Repeat, Repeat, Repeat Visits to Scotland’s National Portrait Gallery

Published by

on

Most people have real friends, y’know, the kind that have skin and bones and blood in their veins. (Pffff, weird!) A few have imaginary friends, characters that exist in their minds and nowhere else. (Also weird.) And many, like me, have historical friends who they spend time with in their minds and imaginations. (NOT weird, but completely normal.) So, going to the Scottish National Portrait Gallery is a chance for me to sprint up the stairs and into the Eighteenth century gallery to see some old pals.

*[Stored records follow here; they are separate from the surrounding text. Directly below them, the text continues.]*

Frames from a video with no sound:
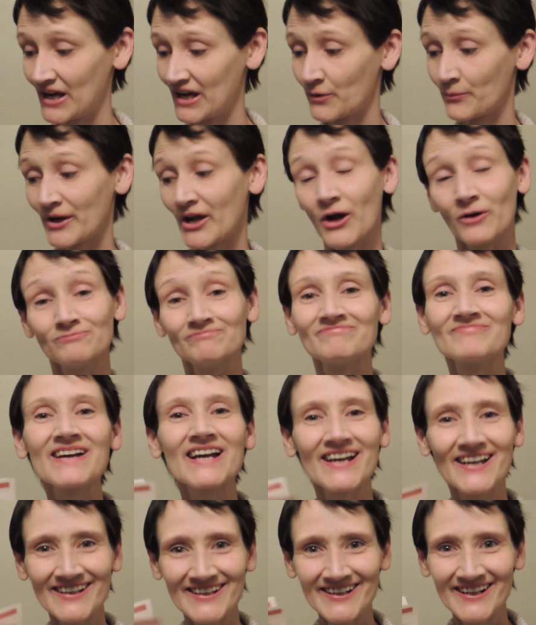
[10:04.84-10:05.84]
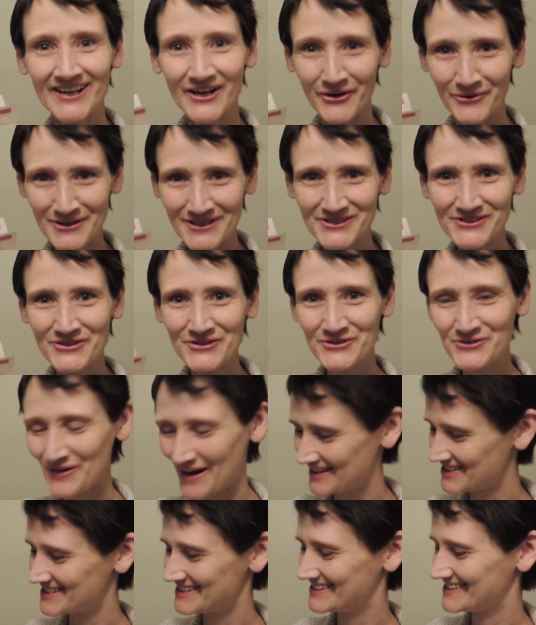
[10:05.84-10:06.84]
Here we go. Going to the
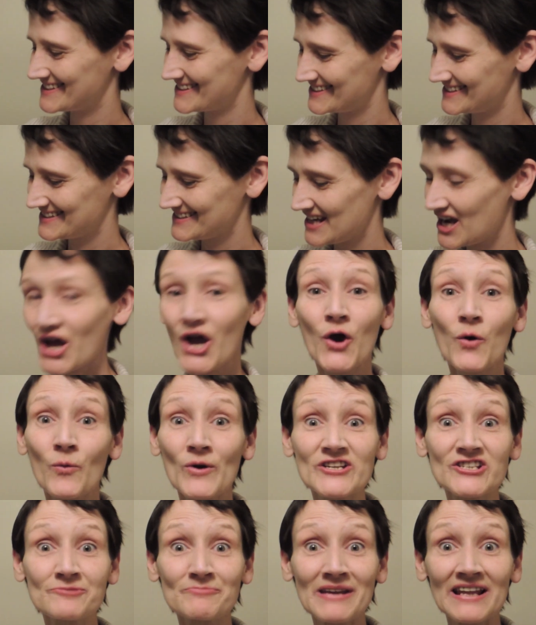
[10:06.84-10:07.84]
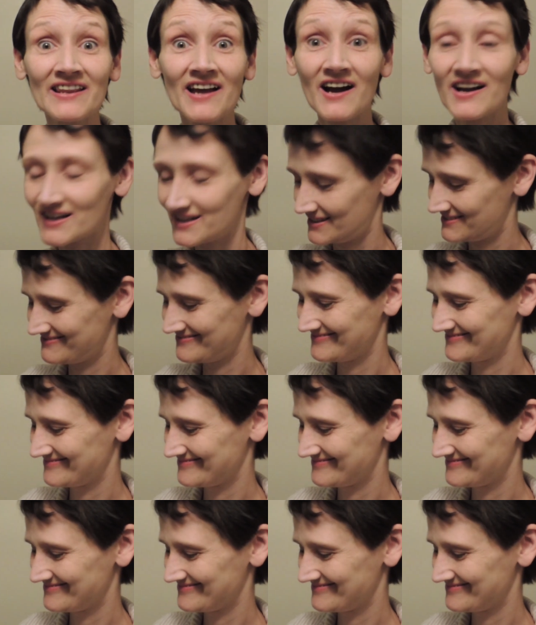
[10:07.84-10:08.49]
directions. Wish me luck.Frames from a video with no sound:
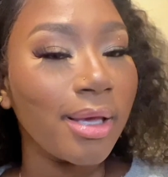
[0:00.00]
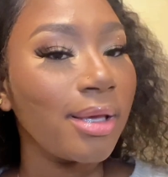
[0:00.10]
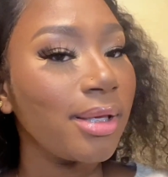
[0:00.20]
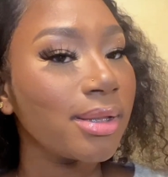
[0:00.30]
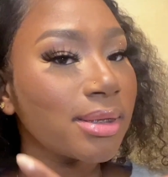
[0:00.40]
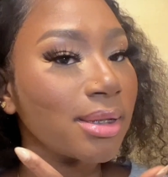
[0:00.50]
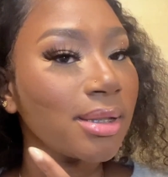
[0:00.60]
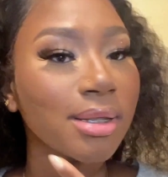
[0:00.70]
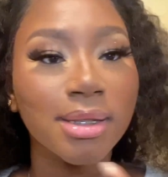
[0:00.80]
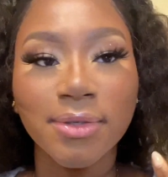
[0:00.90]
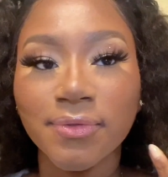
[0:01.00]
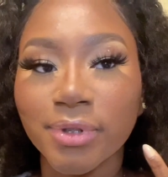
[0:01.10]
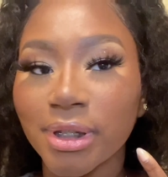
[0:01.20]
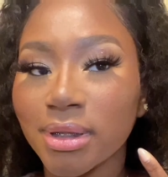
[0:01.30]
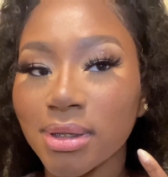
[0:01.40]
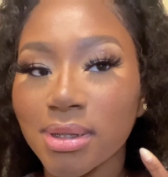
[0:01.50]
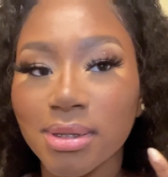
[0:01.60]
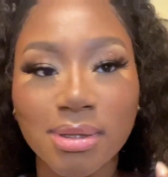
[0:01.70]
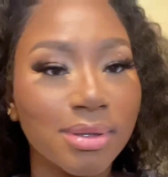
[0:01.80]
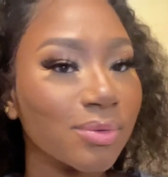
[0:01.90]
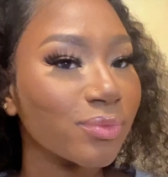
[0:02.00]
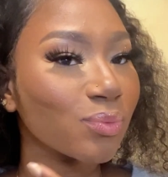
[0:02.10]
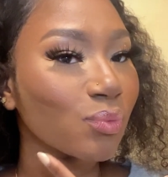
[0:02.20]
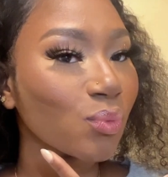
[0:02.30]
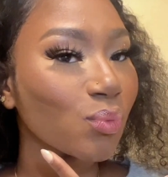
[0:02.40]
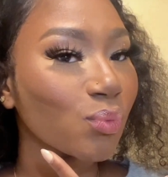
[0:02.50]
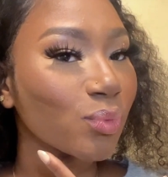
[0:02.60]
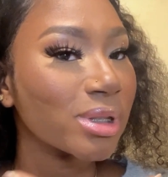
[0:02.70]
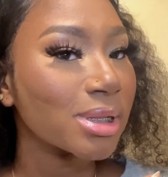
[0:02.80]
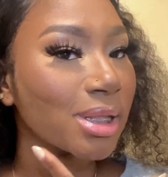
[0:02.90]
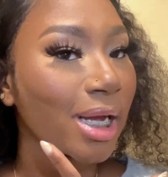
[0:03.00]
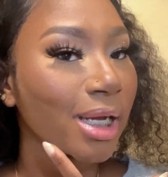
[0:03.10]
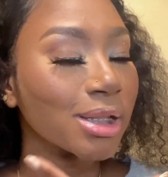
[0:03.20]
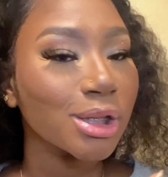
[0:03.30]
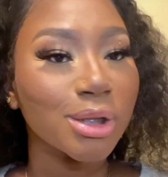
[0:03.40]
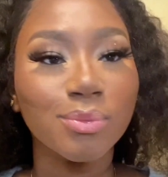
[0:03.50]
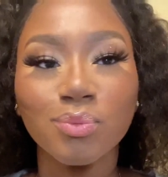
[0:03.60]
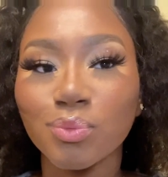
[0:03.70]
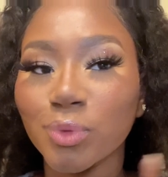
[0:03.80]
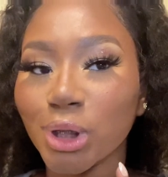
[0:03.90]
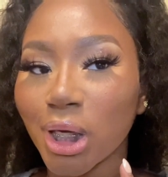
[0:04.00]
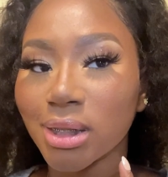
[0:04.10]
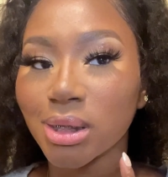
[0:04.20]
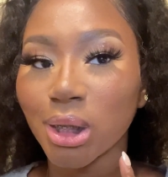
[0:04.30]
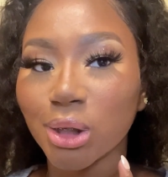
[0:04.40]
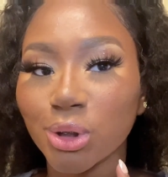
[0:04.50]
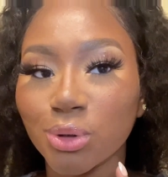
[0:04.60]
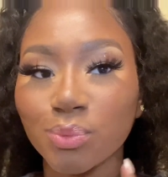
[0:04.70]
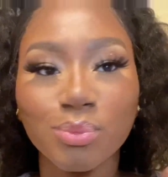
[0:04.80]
You see the difference? Snatched, not snatched.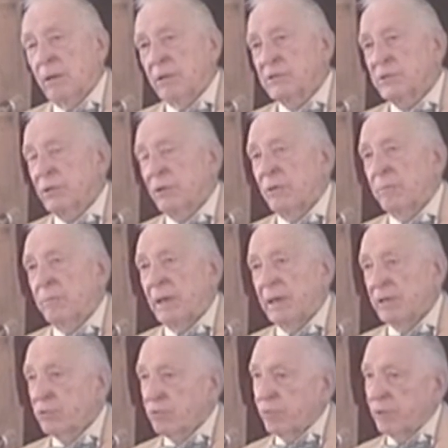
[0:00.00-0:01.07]
also,
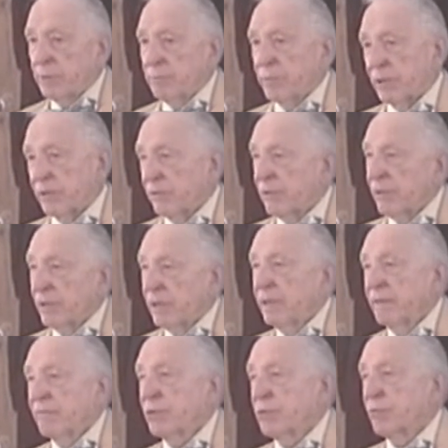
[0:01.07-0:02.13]
my twin brother,
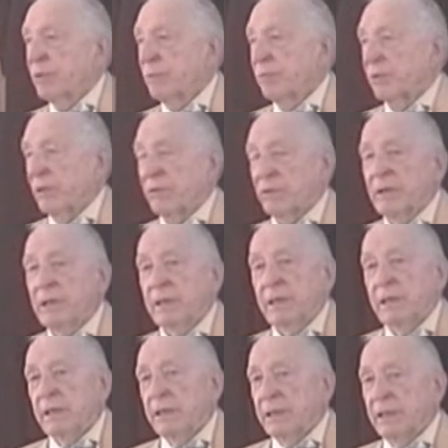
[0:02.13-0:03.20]
I have a twin brother,
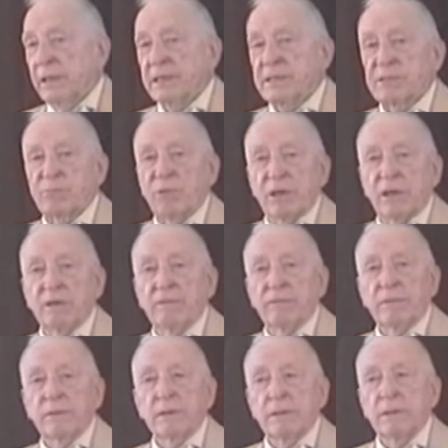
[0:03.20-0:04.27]
and his
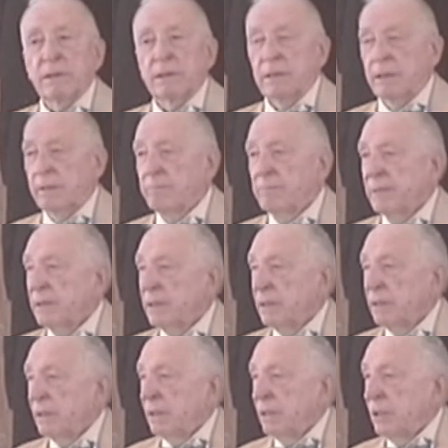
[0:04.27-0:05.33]
wife,
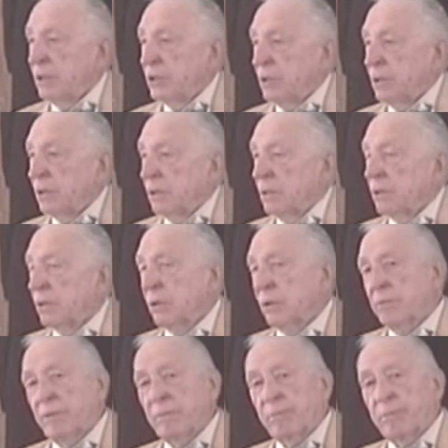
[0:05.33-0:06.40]

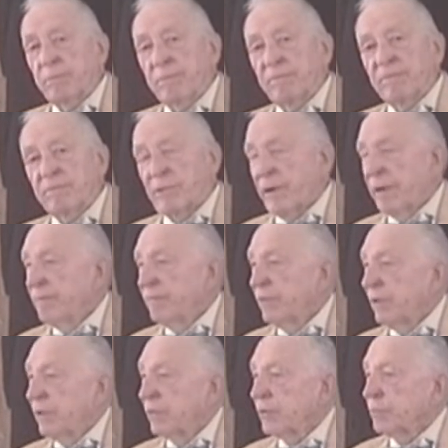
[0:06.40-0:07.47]
her
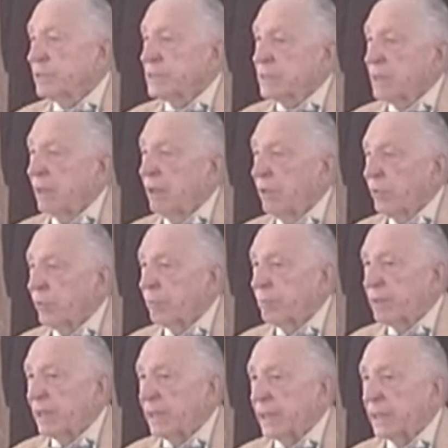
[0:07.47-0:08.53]
grandfather was Elder
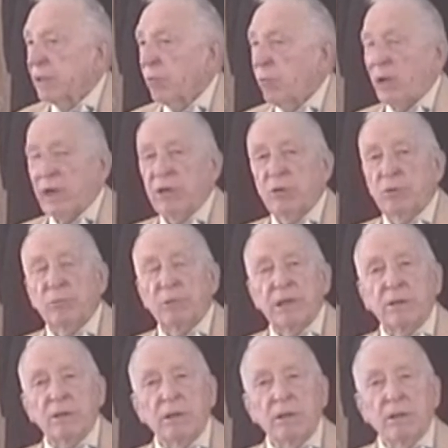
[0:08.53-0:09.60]
Blake. Why do
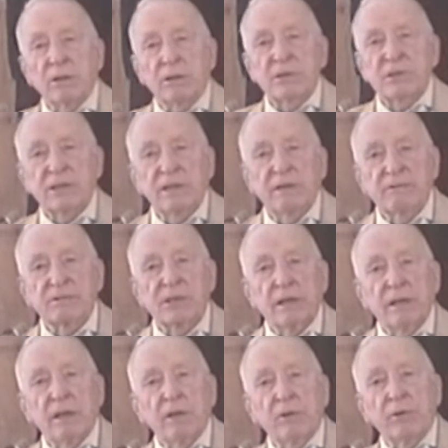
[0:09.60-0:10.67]
we call ourselves
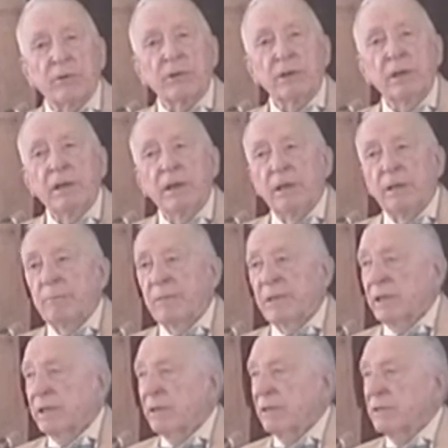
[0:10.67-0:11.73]
elder?
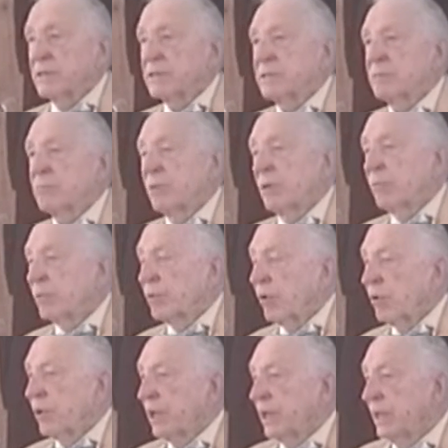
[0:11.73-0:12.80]
Because we
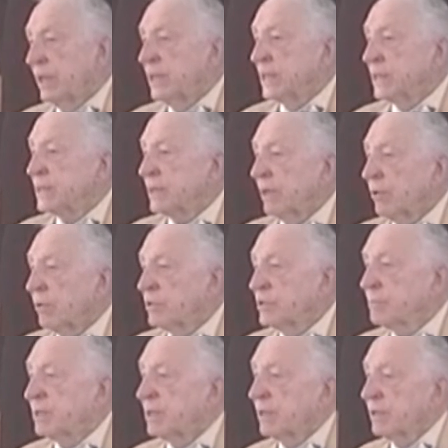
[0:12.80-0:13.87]
were ordained as
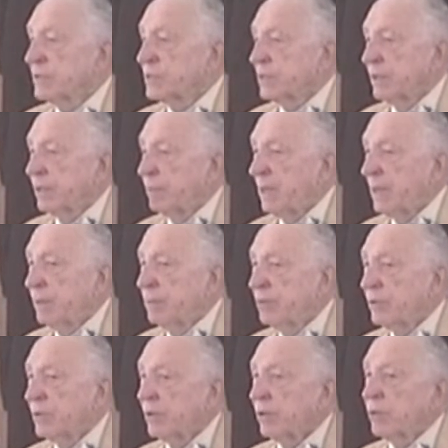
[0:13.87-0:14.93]
elders, because in the
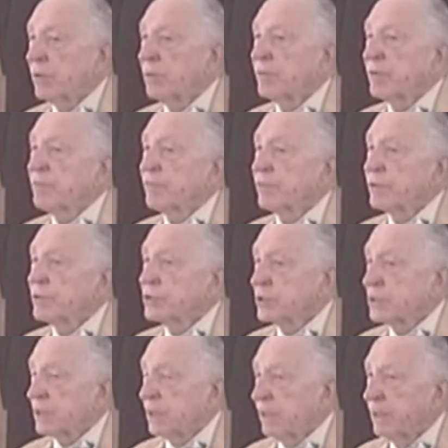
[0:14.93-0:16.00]
Bible it only
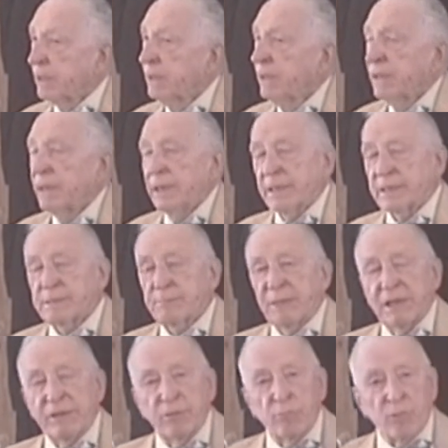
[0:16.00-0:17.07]
refers to God as
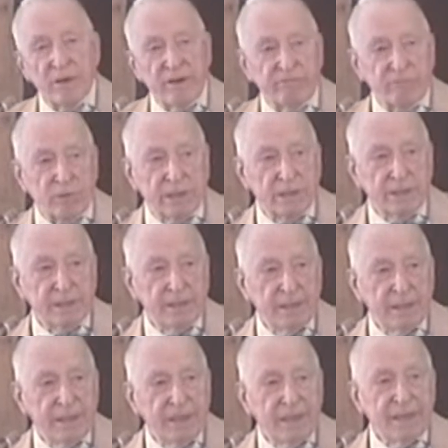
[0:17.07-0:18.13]
being reverent.
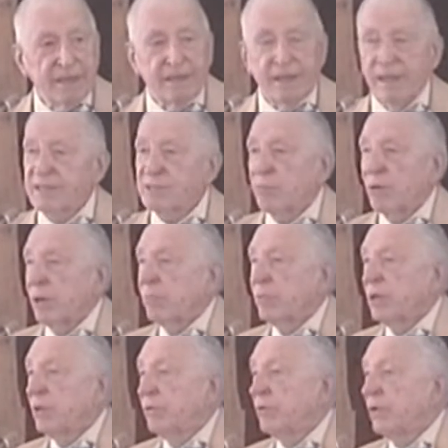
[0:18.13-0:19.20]
And that's why
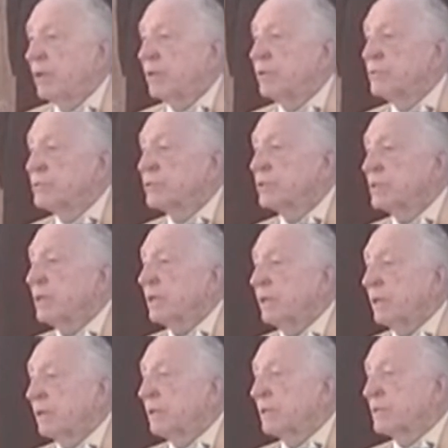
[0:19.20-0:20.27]
we do not use the
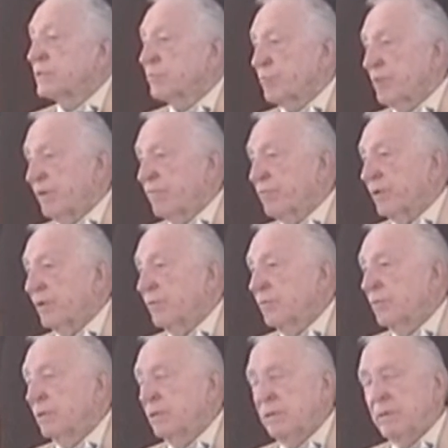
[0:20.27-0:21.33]
title as
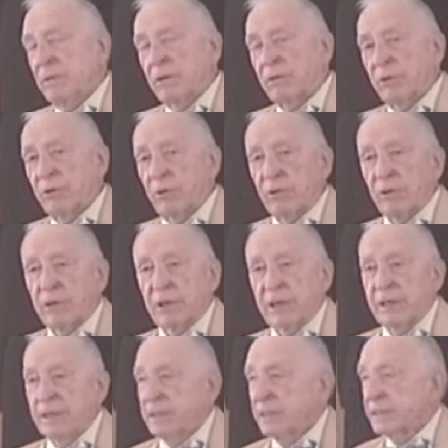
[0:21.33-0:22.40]
reverend. We are
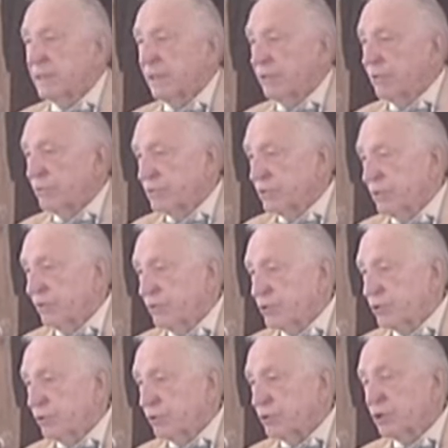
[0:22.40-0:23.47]
ordained as elders of
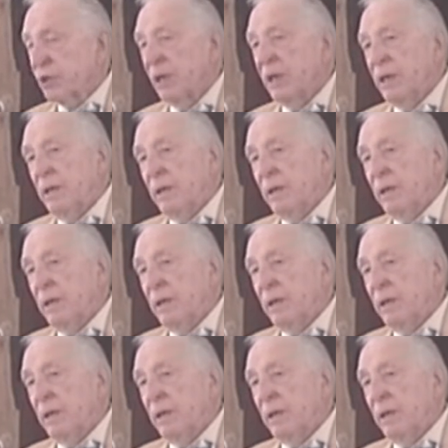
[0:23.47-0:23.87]
the church.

There’s the gang: Always, always, always whispers with David Hume (1711-1776), an ribald chat with James Macpherson (1736-1796), financial advice from Sir William Forbes of Pitsligo (1739-1806), hum a tune with Neil Gow (1727-1807), a gossip with Rabbie Burns (1759-1796) and so many more…but who do I call on first? Why, James Boswell (1740-1795), of course. He’s my hero! I think about him and his life constantly, day in and day out, and I try to see the world through his eye. That day, I also popped by to mock John Stuart, 3rd Earl of Bute (1713-1792) and his body-building style leg posing, and introduce myself to Henry Raeburn (1756-18230, not yet part of the gang, but a straight up kind of guy.

So, if you have favourite portraits…get in there, see them again and again and again. Chat to them. It doesn’t mean you’re a mental case. It’s a way of ‘giving back’, and that’s part of the legacy of artists and explorers and statesmen and writers and all sorts of people. No-one know you’re doing it. So, do it.